In Javascript (V8), why does forEach on an array consume much more memory than a simple loop?

I am doing some simple data validation on a large dataset in Node.js (version v7.5.0 with a matrix of 15849x12771 entries). The entire dataset is currently in memory for performance reasons. Therefore, it is important for me to reduce the amount of memory consumed to a theoretical minimum (each number representing 8 bytes in JS).

Please compare the following ways to achieve the same.

with forEach

  regressData.forEach((yxa, yxaIndex) => { yxa.forEach((yx, yxIndex) => { if (!_.isFinite(yx)) { throw new Error(`non-finite entry at [${yxaIndex}, ${yxIndex}]`); } }); }); 

This consumes all the memory of my 4GB + node process, forcing it to never (until my patience is over) still end the loop (I assume it will use a slower swap memory).

And then an identical version with typical for :

  for (var yxai = 0, yxal = regressData.length; yxai < yxal; yxai++) { const yx = regressData[yxai]; for (var yxi = 0, yxl = yx.length; yxi < yxl; yxi++) { if (!_.isFinite(yx[yxi])) { throw new Error(`non-finite entry at [${yxai}, ${yxi}]`); } } } 

This consumes virtually no additional memory, forcing you to check in less than a second.

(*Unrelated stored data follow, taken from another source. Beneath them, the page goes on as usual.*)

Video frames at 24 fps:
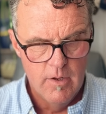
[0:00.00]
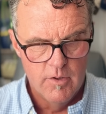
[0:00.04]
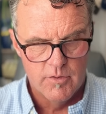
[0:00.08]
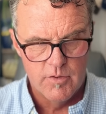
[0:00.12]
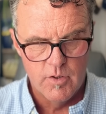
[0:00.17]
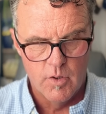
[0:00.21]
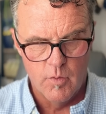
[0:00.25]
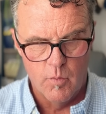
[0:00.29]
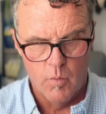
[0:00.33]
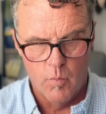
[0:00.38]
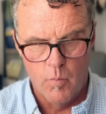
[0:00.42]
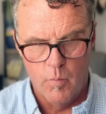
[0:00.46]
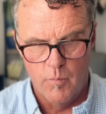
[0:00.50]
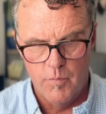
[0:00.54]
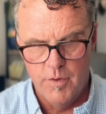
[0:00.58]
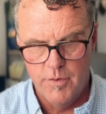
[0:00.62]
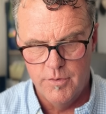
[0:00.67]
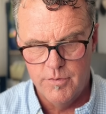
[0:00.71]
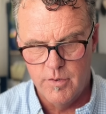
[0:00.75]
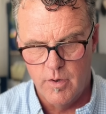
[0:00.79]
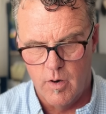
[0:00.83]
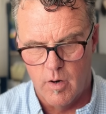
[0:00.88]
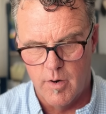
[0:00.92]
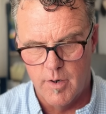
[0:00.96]
So
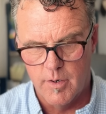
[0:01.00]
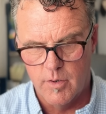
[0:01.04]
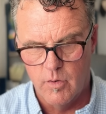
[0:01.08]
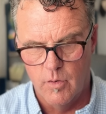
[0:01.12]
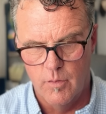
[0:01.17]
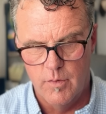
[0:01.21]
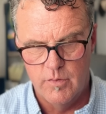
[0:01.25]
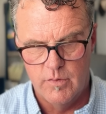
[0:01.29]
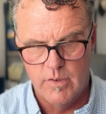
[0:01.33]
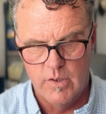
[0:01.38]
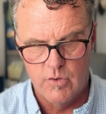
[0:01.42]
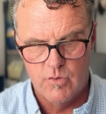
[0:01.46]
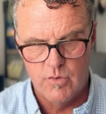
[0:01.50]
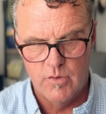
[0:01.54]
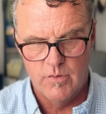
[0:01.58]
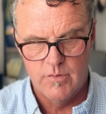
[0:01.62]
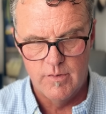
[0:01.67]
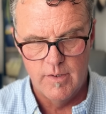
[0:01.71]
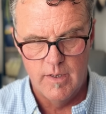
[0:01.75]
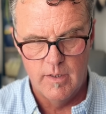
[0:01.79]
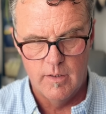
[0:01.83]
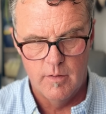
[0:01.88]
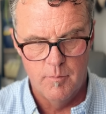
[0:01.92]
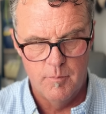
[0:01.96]
this article is
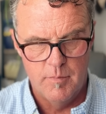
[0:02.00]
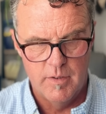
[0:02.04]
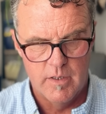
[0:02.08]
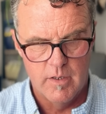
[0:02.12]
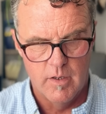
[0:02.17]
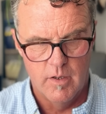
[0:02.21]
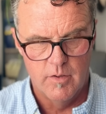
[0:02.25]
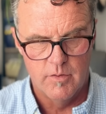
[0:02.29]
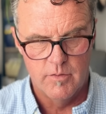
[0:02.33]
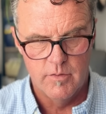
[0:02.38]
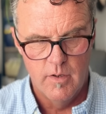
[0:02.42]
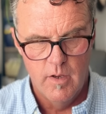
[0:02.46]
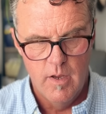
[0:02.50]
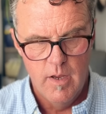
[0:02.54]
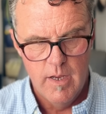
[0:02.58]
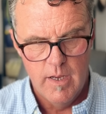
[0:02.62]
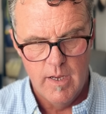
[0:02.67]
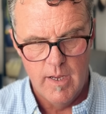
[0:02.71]
interesting because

Is this behavior expected? I expected that since forEach has closed areas, there would be no problem with extra memory usage compared to the traditional for loop.

EDIT: standalone test

node --expose-gc test_foreach.js

 if (!gc) throw new Error('please run node like node --expose-gc test_foreach.js'); const _ = require('lodash'); // prepare data to work with const x = 15849; const y = 12771; let regressData = new Array(x); for (var i = 0; i < x; i++) { regressData[i] = new Array(y); for (var j = 0; j < y; j++) { regressData[i][j] = _.random(true); } } // for loop gc(); const mb_pre_for = _.round(process.memoryUsage().heapUsed / 1024 / 1024, 2); console.log(`memory consumption before for loop ${mb_pre_for} megabyte`); validateFor(regressData); gc(); const mb_post_for = _.round(process.memoryUsage().heapUsed / 1024 / 1024, 2); const mb_for = _.round(mb_post_for - mb_pre_for, 2); console.log(`memory consumption by for loop ${mb_for} megabyte`); // for each loop gc(); const mb_pre_foreach = _.round(process.memoryUsage().heapUsed / 1024 / 1024, 2); console.log(`memory consumption before foreach loop ${mb_pre_foreach} megabyte`); validateForEach(regressData); gc(); const mb_post_foreach = _.round(process.memoryUsage().heapUsed / 1024 / 1024, 2); const mb_foreach = _.round(mb_post_foreach - mb_pre_foreach, 2); console.log(`memory consumption by foreach loop ${mb_foreach} megabyte`); function validateFor(regressData) { for (var yxai = 0, yxal = regressData.length; yxai < yxal; yxai++) { const yx = regressData[yxai]; for (var yxi = 0, yxl = yx.length; yxi < yxl; yxi++) { if (!_.isFinite(yx[yxi])) { throw new Error(`non-finite entry at [${yxai}, ${yxi}]`); } } } }; function validateForEach(regressData) { regressData.forEach((yxa, yxaIndex) => { yxa.forEach((yx, yxIndex) => { if (!_.isFinite(yx)) { throw new Error(`non-finite entry at [${yxaIndex}, ${yxIndex}]`); } }); }); }; 


 toms-mbp-2:mem_test tommedema$ node --expose-gc test_foreach.js memory consumption before for loop 1549.31 megabyte memory consumption by for loop 0.31 megabyte memory consumption before foreach loop 1549.66 megabyte memory consumption by foreach loop 3087.9 megabyte 
source share
1 answer

(V8 developer here). This is an unfortunate consequence of how Array.forEach implemented in the old V8 execution pipeline (full code + crankshaft). In short, what happens is that under some circumstances using forEach in an array changes the internal representation of that array to a much less efficient memory format. (In particular: if earlier the array contained only double values, and forEach also used on arrays with elements of other types, but not too many different types of objects, and the code worked hot enough to be optimized. -))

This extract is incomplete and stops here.